» **Problem details**:
Copy out the listing that follows, exact in every word, and skip the images.
━━━━━━
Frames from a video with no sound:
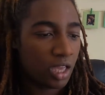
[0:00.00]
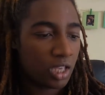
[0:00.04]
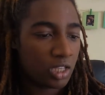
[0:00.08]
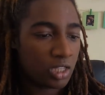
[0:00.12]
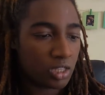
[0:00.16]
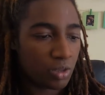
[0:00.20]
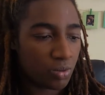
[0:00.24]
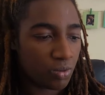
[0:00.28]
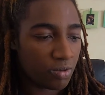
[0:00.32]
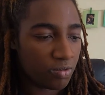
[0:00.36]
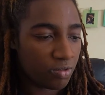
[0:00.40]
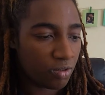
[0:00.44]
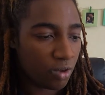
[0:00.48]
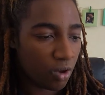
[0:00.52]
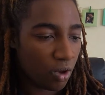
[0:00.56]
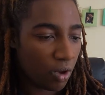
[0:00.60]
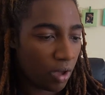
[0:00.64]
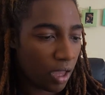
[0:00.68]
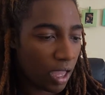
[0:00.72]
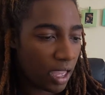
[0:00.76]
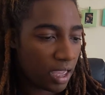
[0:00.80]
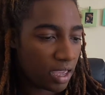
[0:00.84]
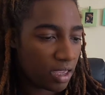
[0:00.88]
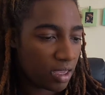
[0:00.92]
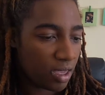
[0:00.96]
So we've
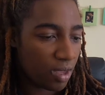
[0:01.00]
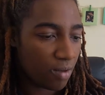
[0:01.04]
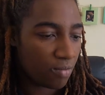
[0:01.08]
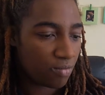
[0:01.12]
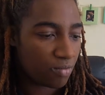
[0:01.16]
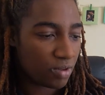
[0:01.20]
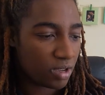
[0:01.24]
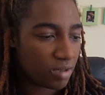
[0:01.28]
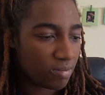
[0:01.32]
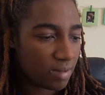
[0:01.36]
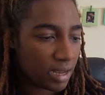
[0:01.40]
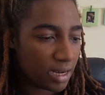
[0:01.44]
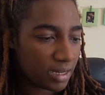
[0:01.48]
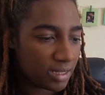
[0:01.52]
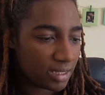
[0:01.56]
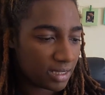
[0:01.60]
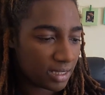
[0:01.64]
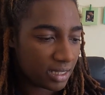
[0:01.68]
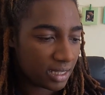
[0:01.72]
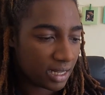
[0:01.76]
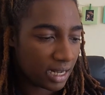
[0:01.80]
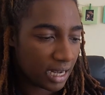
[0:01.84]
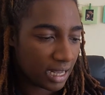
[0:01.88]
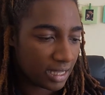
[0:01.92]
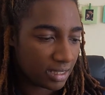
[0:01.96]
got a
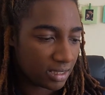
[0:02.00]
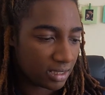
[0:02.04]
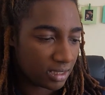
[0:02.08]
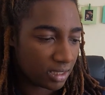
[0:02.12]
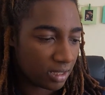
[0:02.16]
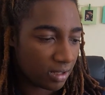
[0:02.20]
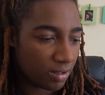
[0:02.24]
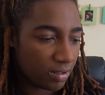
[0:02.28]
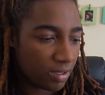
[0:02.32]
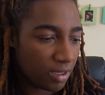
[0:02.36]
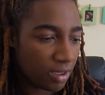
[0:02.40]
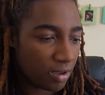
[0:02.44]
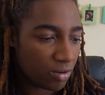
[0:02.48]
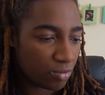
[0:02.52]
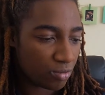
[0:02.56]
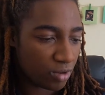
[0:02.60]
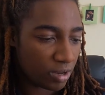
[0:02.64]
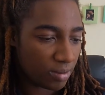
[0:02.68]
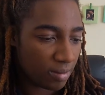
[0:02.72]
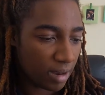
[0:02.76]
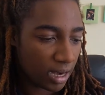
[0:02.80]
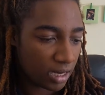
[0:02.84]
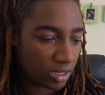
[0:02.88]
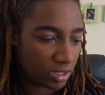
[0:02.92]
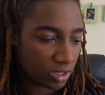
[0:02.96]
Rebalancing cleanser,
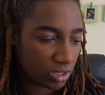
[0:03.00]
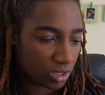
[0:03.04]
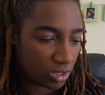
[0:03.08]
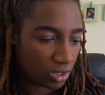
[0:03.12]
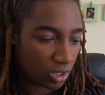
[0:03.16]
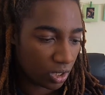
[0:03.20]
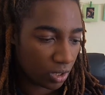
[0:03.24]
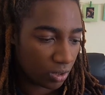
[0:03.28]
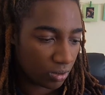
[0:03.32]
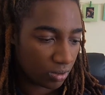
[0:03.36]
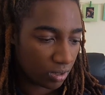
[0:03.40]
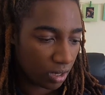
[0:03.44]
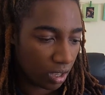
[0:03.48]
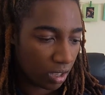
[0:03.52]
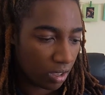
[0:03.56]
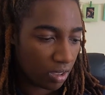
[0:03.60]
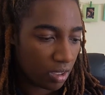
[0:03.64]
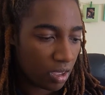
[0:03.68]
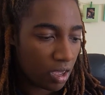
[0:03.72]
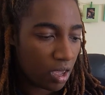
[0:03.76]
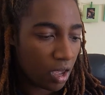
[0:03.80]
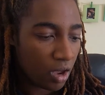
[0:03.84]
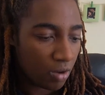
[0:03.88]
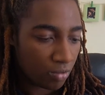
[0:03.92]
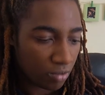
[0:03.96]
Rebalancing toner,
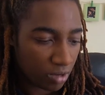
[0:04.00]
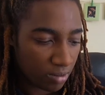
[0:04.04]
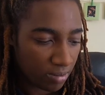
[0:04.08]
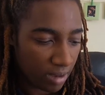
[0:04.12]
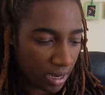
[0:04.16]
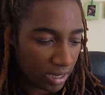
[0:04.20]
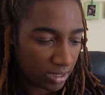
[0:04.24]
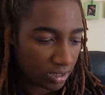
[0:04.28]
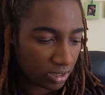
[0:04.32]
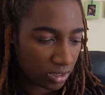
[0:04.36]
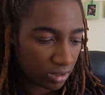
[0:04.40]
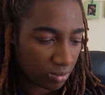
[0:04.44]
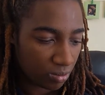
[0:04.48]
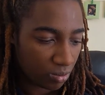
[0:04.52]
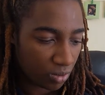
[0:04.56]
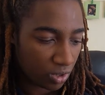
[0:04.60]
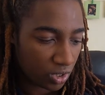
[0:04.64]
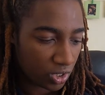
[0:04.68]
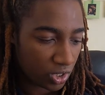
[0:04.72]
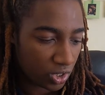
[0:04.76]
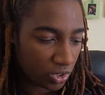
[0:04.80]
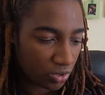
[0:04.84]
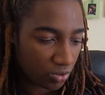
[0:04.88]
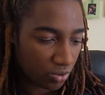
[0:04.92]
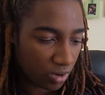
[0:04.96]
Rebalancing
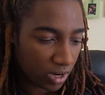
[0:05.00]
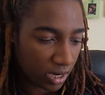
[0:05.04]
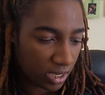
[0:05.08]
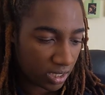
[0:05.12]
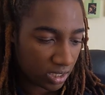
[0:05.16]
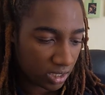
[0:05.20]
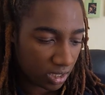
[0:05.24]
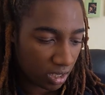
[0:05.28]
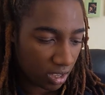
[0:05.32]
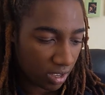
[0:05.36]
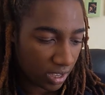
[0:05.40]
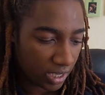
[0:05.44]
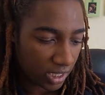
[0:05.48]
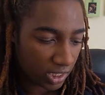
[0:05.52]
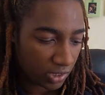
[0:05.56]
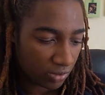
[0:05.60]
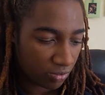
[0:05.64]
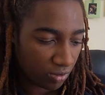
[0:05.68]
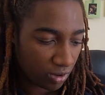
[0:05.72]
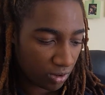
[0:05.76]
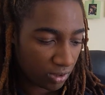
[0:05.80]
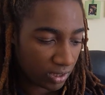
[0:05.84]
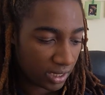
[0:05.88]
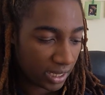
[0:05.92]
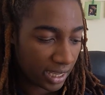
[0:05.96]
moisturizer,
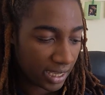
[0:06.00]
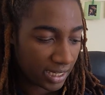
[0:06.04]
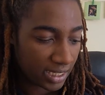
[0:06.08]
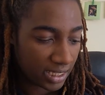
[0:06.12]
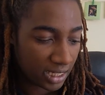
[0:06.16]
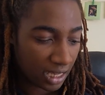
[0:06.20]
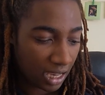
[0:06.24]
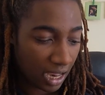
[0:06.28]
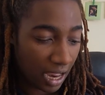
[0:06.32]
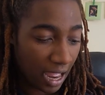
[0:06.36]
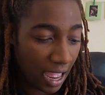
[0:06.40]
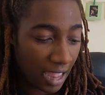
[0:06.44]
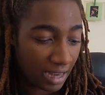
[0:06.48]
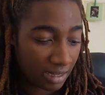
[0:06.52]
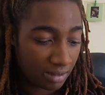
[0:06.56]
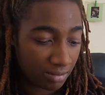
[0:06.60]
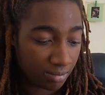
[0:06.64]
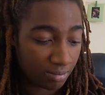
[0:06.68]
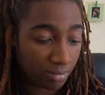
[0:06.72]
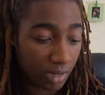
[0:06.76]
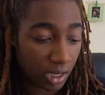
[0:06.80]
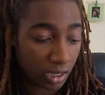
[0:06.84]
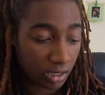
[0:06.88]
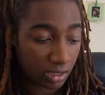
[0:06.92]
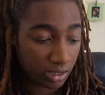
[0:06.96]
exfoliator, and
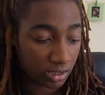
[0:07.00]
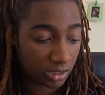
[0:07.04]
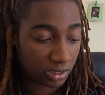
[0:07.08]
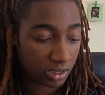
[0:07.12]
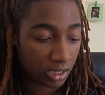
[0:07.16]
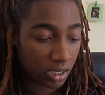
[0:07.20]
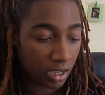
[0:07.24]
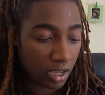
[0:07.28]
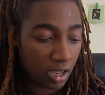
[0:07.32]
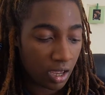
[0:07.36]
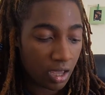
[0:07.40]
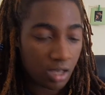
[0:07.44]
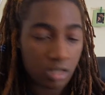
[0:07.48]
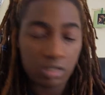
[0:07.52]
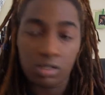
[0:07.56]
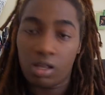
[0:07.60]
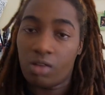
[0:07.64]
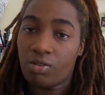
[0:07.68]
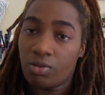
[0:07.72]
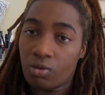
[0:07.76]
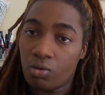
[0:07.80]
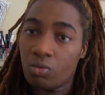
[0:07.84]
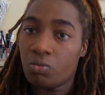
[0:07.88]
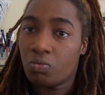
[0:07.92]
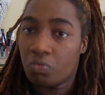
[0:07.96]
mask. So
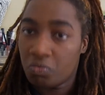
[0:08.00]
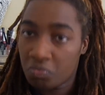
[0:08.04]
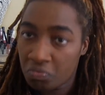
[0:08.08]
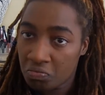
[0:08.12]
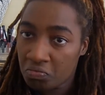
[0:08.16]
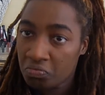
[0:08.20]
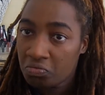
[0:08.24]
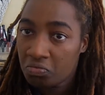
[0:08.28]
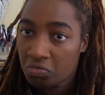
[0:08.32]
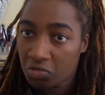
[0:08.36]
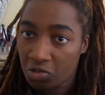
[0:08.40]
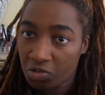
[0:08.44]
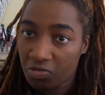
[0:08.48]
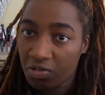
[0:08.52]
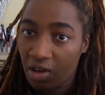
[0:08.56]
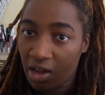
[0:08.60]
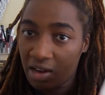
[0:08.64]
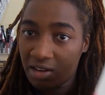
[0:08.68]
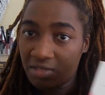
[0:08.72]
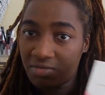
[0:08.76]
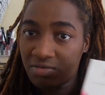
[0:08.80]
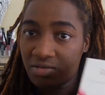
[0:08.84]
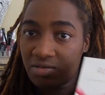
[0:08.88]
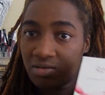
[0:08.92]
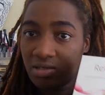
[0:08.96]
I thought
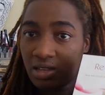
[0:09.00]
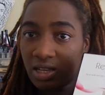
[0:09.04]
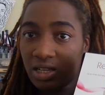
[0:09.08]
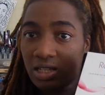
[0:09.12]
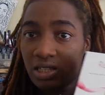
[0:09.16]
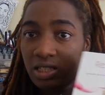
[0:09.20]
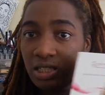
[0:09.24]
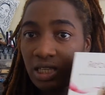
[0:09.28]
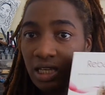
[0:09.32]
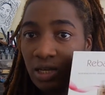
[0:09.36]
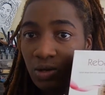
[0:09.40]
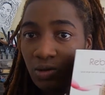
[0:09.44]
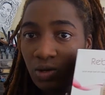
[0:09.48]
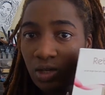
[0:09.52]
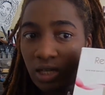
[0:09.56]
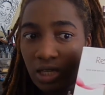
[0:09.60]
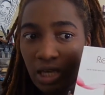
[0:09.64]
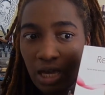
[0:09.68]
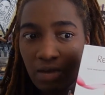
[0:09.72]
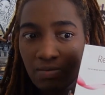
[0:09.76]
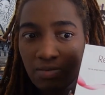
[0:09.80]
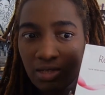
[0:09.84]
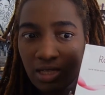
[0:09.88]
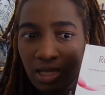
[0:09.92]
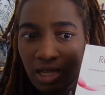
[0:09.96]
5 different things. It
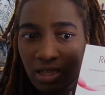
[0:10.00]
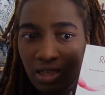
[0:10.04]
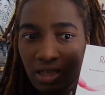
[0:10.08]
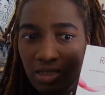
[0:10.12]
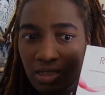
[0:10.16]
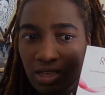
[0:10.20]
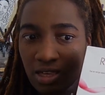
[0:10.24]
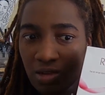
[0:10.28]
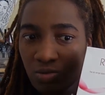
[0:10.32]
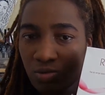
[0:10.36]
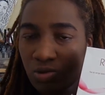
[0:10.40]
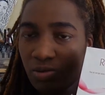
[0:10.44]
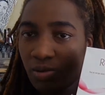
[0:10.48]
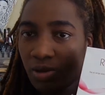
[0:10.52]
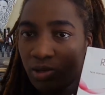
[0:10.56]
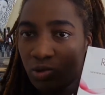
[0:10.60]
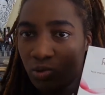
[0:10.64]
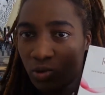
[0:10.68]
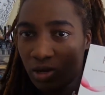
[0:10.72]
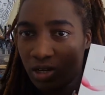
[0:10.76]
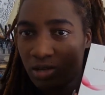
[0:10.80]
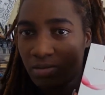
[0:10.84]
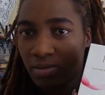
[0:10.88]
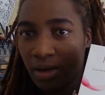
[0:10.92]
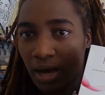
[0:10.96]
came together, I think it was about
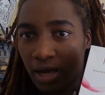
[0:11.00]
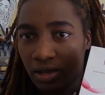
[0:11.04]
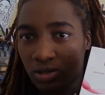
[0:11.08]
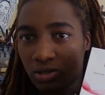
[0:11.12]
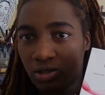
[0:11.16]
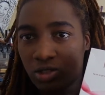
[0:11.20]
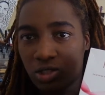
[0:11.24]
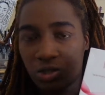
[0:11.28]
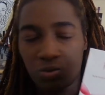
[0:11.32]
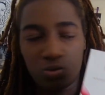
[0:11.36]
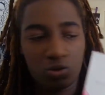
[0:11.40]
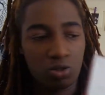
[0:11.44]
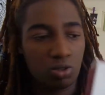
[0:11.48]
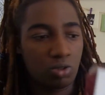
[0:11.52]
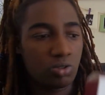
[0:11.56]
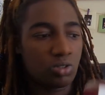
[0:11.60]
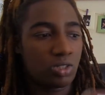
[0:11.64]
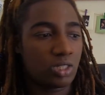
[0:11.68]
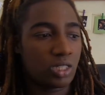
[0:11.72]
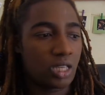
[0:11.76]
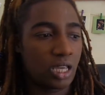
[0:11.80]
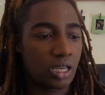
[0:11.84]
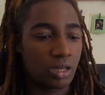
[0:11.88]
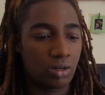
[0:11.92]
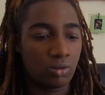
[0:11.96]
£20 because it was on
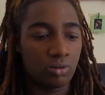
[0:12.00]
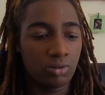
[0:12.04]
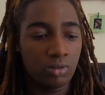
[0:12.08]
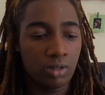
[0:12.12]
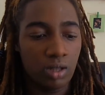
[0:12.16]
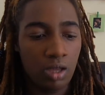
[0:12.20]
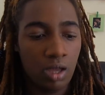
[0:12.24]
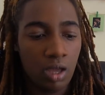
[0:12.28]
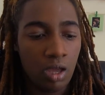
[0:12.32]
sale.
━━━━━━
» **Reply**:
Frames from a video with no sound:
[0:00.00]
[0:00.04]
[0:00.08]
[0:00.12]
[0:00.16]
[0:00.20]
[0:00.24]
[0:00.28]
[0:00.32]
[0:00.36]
[0:00.40]
[0:00.44]
[0:00.48]
[0:00.52]
[0:00.56]
[0:00.60]
[0:00.64]
[0:00.68]
[0:00.72]
[0:00.76]
[0:00.80]
[0:00.84]
[0:00.88]
[0:00.92]
[0:00.96]
So we've
[0:01.00]
[0:01.04]
[0:01.08]
[0:01.12]
[0:01.16]
[0:01.20]
[0:01.24]
[0:01.28]
[0:01.32]
[0:01.36]
[0:01.40]
[0:01.44]
[0:01.48]
[0:01.52]
[0:01.56]
[0:01.60]
[0:01.64]
[0:01.68]
[0:01.72]
[0:01.76]
[0:01.80]
[0:01.84]
[0:01.88]
[0:01.92]
[0:01.96]
got a
[0:02.00]
[0:02.04]
[0:02.08]
[0:02.12]
[0:02.16]
[0:02.20]
[0:02.24]
[0:02.28]
[0:02.32]
[0:02.36]
[0:02.40]
[0:02.44]
[0:02.48]
[0:02.52]
[0:02.56]
[0:02.60]
[0:02.64]
[0:02.68]
[0:02.72]
[0:02.76]
[0:02.80]
[0:02.84]
[0:02.88]
[0:02.92]
[0:02.96]
Rebalancing cleanser,
[0:03.00]
[0:03.04]
[0:03.08]
[0:03.12]
[0:03.16]
[0:03.20]
[0:03.24]
[0:03.28]
[0:03.32]
[0:03.36]
[0:03.40]
[0:03.44]
[0:03.48]
[0:03.52]
[0:03.56]
[0:03.60]
[0:03.64]
[0:03.68]
[0:03.72]
[0:03.76]
[0:03.80]
[0:03.84]
[0:03.88]
[0:03.92]
[0:03.96]
Rebalancing toner,
[0:04.00]
[0:04.04]
[0:04.08]
[0:04.12]
[0:04.16]
[0:04.20]
[0:04.24]
[0:04.28]
[0:04.32]
[0:04.36]
[0:04.40]
[0:04.44]
[0:04.48]
[0:04.52]
[0:04.56]
[0:04.60]
[0:04.64]
[0:04.68]
[0:04.72]
[0:04.76]
[0:04.80]
[0:04.84]
[0:04.88]
[0:04.92]
[0:04.96]
Rebalancing
[0:05.00]
[0:05.04]
[0:05.08]
[0:05.12]
[0:05.16]
[0:05.20]
[0:05.24]
[0:05.28]
[0:05.32]
[0:05.36]
[0:05.40]
[0:05.44]
[0:05.48]
[0:05.52]
[0:05.56]
[0:05.60]
[0:05.64]
[0:05.68]
[0:05.72]
[0:05.76]
[0:05.80]
[0:05.84]
[0:05.88]
[0:05.92]
[0:05.96]
moisturizer,
[0:06.00]
[0:06.04]
[0:06.08]
[0:06.12]
[0:06.16]
[0:06.20]
[0:06.24]
[0:06.28]
[0:06.32]
[0:06.36]
[0:06.40]
[0:06.44]
[0:06.48]
[0:06.52]
[0:06.56]
[0:06.60]
[0:06.64]
[0:06.68]
[0:06.72]
[0:06.76]
[0:06.80]
[0:06.84]
[0:06.88]
[0:06.92]
[0:06.96]
exfoliator, and
[0:07.00]
[0:07.04]
[0:07.08]
[0:07.12]
[0:07.16]
[0:07.20]
[0:07.24]
[0:07.28]
[0:07.32]
[0:07.36]
[0:07.40]
[0:07.44]
[0:07.48]
[0:07.52]
[0:07.56]
[0:07.60]
[0:07.64]
[0:07.68]
[0:07.72]
[0:07.76]
[0:07.80]
[0:07.84]
[0:07.88]
[0:07.92]
[0:07.96]
mask. So
[0:08.00]
[0:08.04]
[0:08.08]
[0:08.12]
[0:08.16]
[0:08.20]
[0:08.24]
[0:08.28]
[0:08.32]
[0:08.36]
[0:08.40]
[0:08.44]
[0:08.48]
[0:08.52]
[0:08.56]
[0:08.60]
[0:08.64]
[0:08.68]
[0:08.72]
[0:08.76]
[0:08.80]
[0:08.84]
[0:08.88]
[0:08.92]
[0:08.96]
I thought
[0:09.00]
[0:09.04]
[0:09.08]
[0:09.12]
[0:09.16]
[0:09.20]
[0:09.24]
[0:09.28]
[0:09.32]
[0:09.36]
[0:09.40]
[0:09.44]
[0:09.48]
[0:09.52]
[0:09.56]
[0:09.60]
[0:09.64]
[0:09.68]
[0:09.72]
[0:09.76]
[0:09.80]
[0:09.84]
[0:09.88]
[0:09.92]
[0:09.96]
5 different things. It
[0:10.00]
[0:10.04]
[0:10.08]
[0:10.12]
[0:10.16]
[0:10.20]
[0:10.24]
[0:10.28]
[0:10.32]
[0:10.36]
[0:10.40]
[0:10.44]
[0:10.48]
[0:10.52]
[0:10.56]
[0:10.60]
[0:10.64]
[0:10.68]
[0:10.72]
[0:10.76]
[0:10.80]
[0:10.84]
[0:10.88]
[0:10.92]
[0:10.96]
came together, I think it was about
[0:11.00]
[0:11.04]
[0:11.08]
[0:11.12]
[0:11.16]
[0:11.20]
[0:11.24]
[0:11.28]
[0:11.32]
[0:11.36]
[0:11.40]
[0:11.44]
[0:11.48]
[0:11.52]
[0:11.56]
[0:11.60]
[0:11.64]
[0:11.68]
[0:11.72]
[0:11.76]
[0:11.80]
[0:11.84]
[0:11.88]
[0:11.92]
[0:11.96]
£20 because it was on
[0:12.00]
[0:12.04]
[0:12.08]
[0:12.12]
[0:12.16]
[0:12.20]
[0:12.24]
[0:12.28]
[0:12.32]
sale.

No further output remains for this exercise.